Independent Sources And Methods
What’s more, Hezbollah, Hamas and the Houthis all have their own extensive global procurement and financial networks – capabilities that allow them to address gaps in Iranian sponsorship on their own. As such, cracking down on Iranian support ranks as a critical step to mitigate these threats, but by itself it is not a sufficient one.
When it was short on funds in the past, Hezbollah relied on its own global networks in Asia, Africa, Europe, and the Americas to supplement Iranian funding. The trend began in earnest after Hezbollah’s 2006 war with Israel, when the group faced similar rebuilding and reconstruction challenges. These networks expanded further when Iran itself faced financial difficulties in 2009 from the combined impact of the “Green Revolution,” new Western sanctions, and a drop in global oil prices. Thereafter, Hezbollah again tapped its global networks when its entry into the Syrian civil war further strained its budget.
This time around, Hezbollah seems to have already turned to Africa and South America – both places where it has long had a significant presence – in order to raise funds. Thus, an October 2024 alert by the U.S. Treasury Department’s Financial Crimes Enforcement Network warned financial institutions that Hezbollah was active in West Africa, where it had a “network of financiers” raising and laundering money on the organization’s behalf.[17] More recently, in May 2025, the U.S. State Department issued a Rewards for Justice notice seeking information on Hezbollah’s financial mechanisms in the tri-border area where Argentina, Brazil, and Paraguay meet.[18] The notice laid out that Hezbollah financiers and facilitators operate there (and in other parts of South America) generating revenue from narcotics trafficking, money laundering, counterfeiting, and smuggling.

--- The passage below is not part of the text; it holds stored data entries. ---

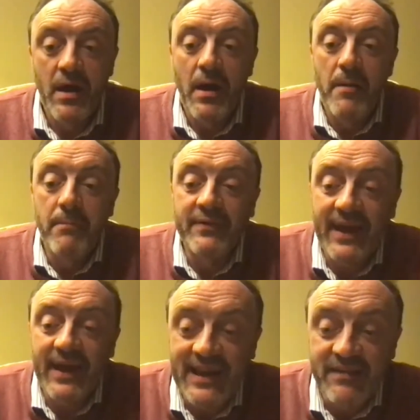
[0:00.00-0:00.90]
By
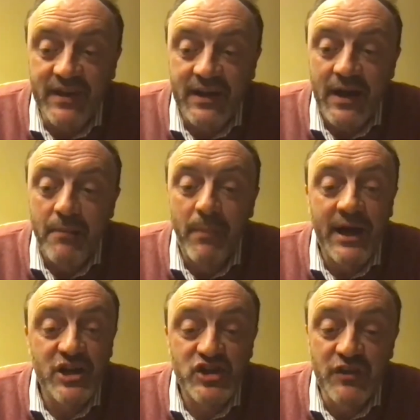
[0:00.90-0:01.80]
that evening, my
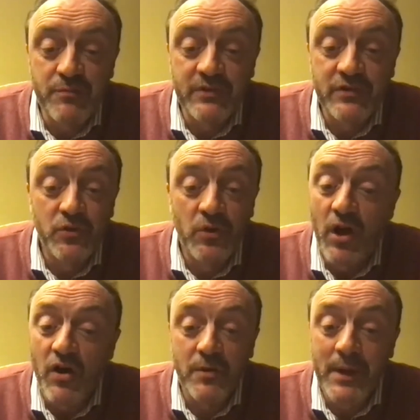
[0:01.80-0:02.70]
achievement no
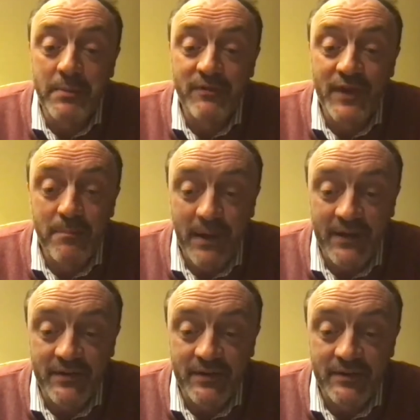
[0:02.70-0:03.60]
longer made me feel
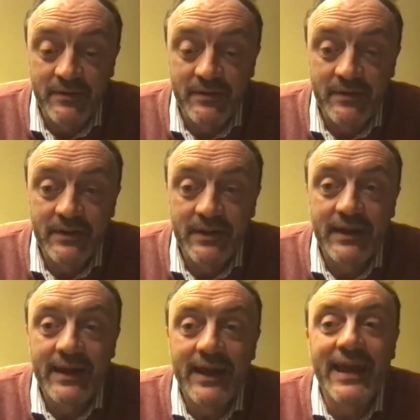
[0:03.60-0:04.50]
better.
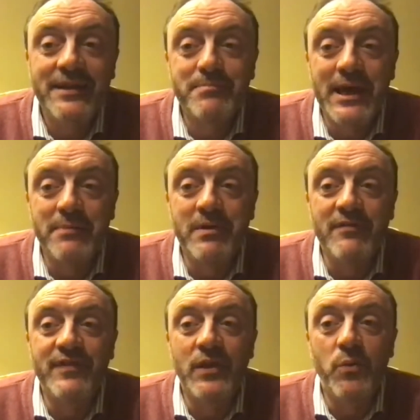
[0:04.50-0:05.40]
It made me
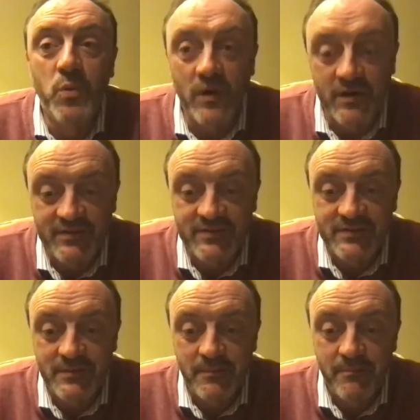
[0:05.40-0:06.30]
feel worse.
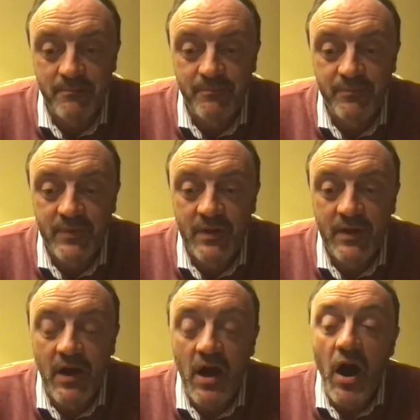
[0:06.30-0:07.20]

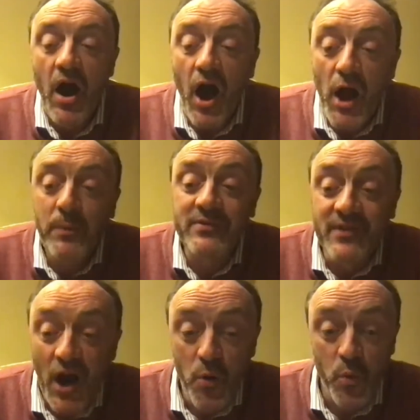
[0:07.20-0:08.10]
I was
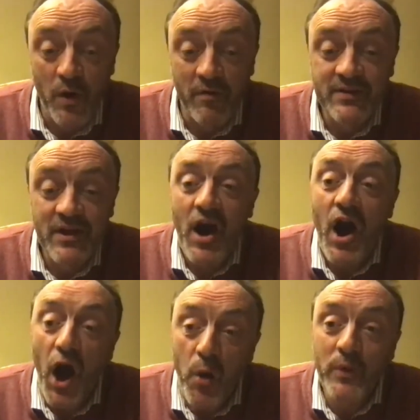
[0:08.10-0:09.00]
now worried,
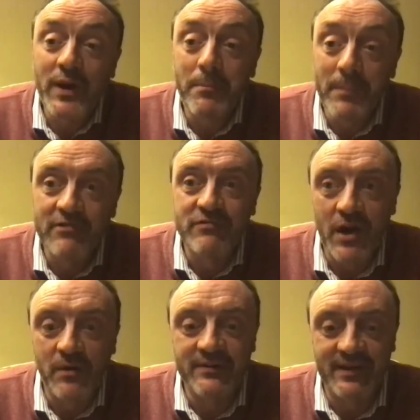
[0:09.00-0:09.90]
how would I meet
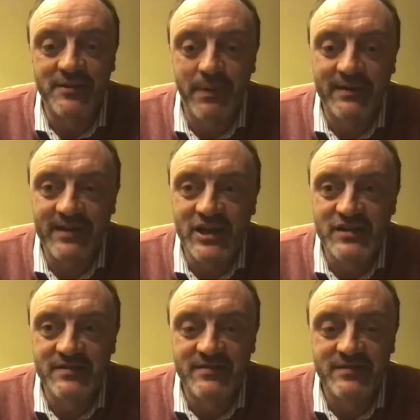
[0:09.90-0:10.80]
Roundy's
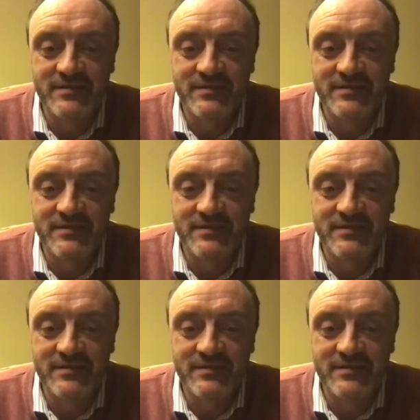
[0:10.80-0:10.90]
expectations?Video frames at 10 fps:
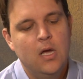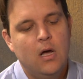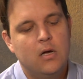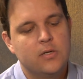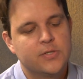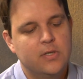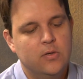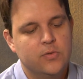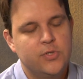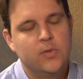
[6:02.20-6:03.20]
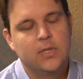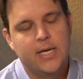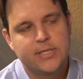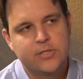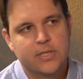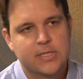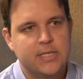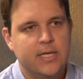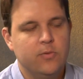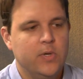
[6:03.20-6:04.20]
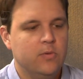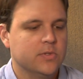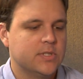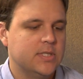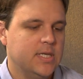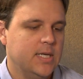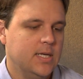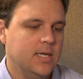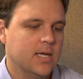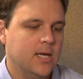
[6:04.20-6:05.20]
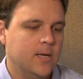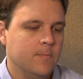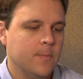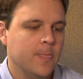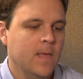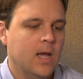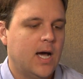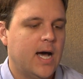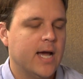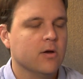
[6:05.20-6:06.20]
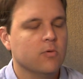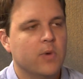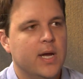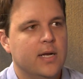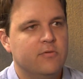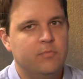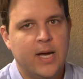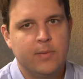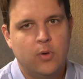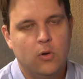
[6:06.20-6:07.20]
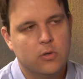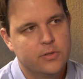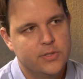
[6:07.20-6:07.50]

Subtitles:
Also, to a lesser extent, we will see a higher rate of bipolar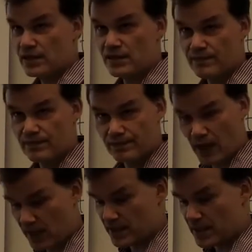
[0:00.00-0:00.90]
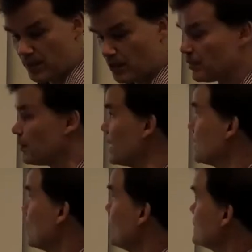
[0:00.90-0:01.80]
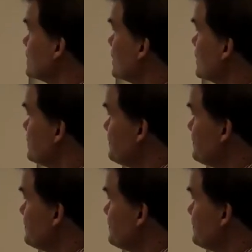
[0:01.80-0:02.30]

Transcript: it's highly suboptimal at lower level.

Hezbollah is also seeking to use its procurement networks and front companies around the world to acquire military and dual-use technologies. In 2024, for example, Britain, Germany, and Spain disrupted a major Hezbollah operation to obtain components for suicide drones that could carry explosives.[19] According to the U.S. Justice Department, Hezbollah has also procured precursor chemicals suitable for making bombs from a medical device company in Guangzhou, China, as part of its attack planning in Cyprus, Thailand, and elsewhere.[20]
Then there is Hamas. While the Palestinian movement has raised funds around the world for decades, its overseas financial solicitations increased after its October 7th assault on Israel. Just three days after the terrible 2023 attack, Hamas leader Khaled Mishal called on supporters to give “aid, money, and all that you have” in what he called an act of “financial jihad.”[21] Hamas fundraisers responded in force; within days, the group had launched several new fundraising campaigns, primarily under the guise of alleviating the genuine humanitarian suffering in Gaza. Europe has been a particularly active hotbed of Hamas’s post-October 7th fundraising—hardly a surprise given the group’s long-standing ties and networks there.[22]
The Houthis also have their own extensive international connections and reach. The group, for instance, has developed particularly strong ties in China, where it has obtained a broad range of cutting edge and dual use technology. As the Treasury Department has noted, the Houthis “leverage a global network of shipping and logistics companies to transport military-grade components from commercial suppliers to their terrorist forces in Yemen.”[23] This materiel has been essential to their efforts to target commercial and military ships in the Red Sea and disrupt the freedom of navigation in the region.
Adapt To Survive
There are several ways in which Tehran may seek to preserve some level of operational capability among its proxies. Such efforts could also help account for Iran’s own domestic financial and political instability, and the likelihood that international actors will increase efforts to disrupt large-scale Iranian efforts to fund and arm its proxies.
One is the increased efforts to develop proxy capabilities in drones and other unmanned systems. The use of surveillance and attack drones by Iran and its proxies has already become ubiquitous. In an era of scarcity, previous successful deployments may portend a growing interest in drone warfare. Additionally, drone components are more easily procured and smuggled than large, big-ticket weapons systems like precision guided missiles – and the technology lends itself to domestic production, creating a level of autonomy that is highly desirable among threat actors. As such, Hamas, Hezbollah and the Houthis are all likely to invest heavily in smuggling drones and drone components and building out their domestic drone production capabilities to field assets for conflicts and operations to come.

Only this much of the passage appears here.